Records drawn from a dataset

· · ·

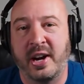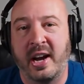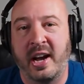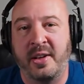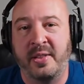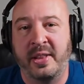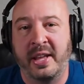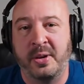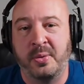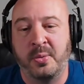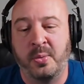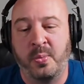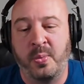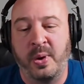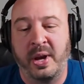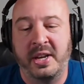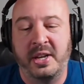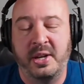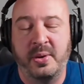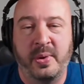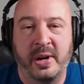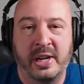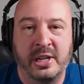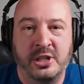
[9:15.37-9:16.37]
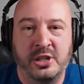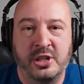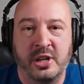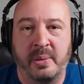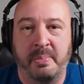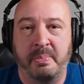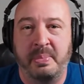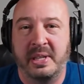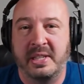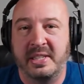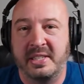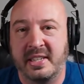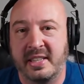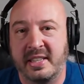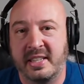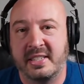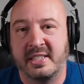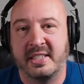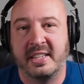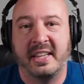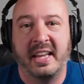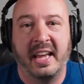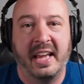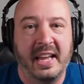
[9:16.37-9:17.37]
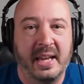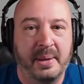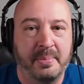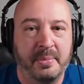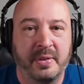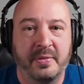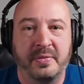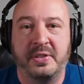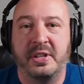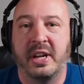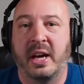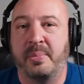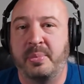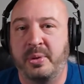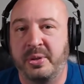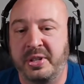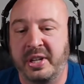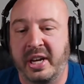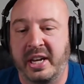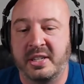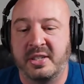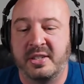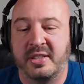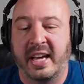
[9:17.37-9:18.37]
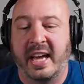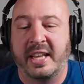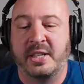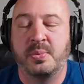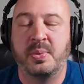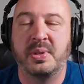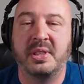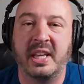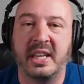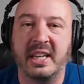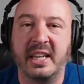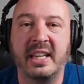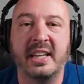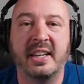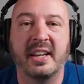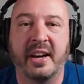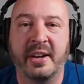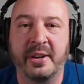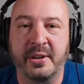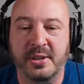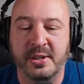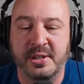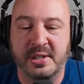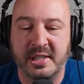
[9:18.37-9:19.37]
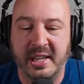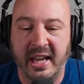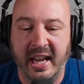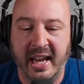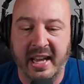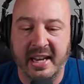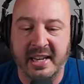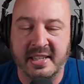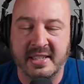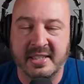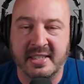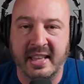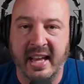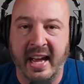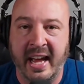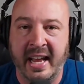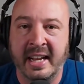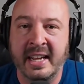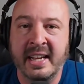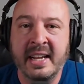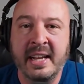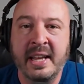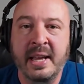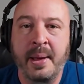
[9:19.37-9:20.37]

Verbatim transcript: out like when do I jump into this game of double dutch that's what they need to understand is that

· · ·

What the exercise asks »
Each record above needs to be transcribed word for word, with its pictures omitted.

Problem solution »
[9:15.37-9:16.37]
[9:16.37-9:17.37]
[9:17.37-9:18.37]
[9:18.37-9:19.37]
[9:19.37-9:20.37]

Verbatim transcript: out like when do I jump into this game of double dutch that's what they need to understand is that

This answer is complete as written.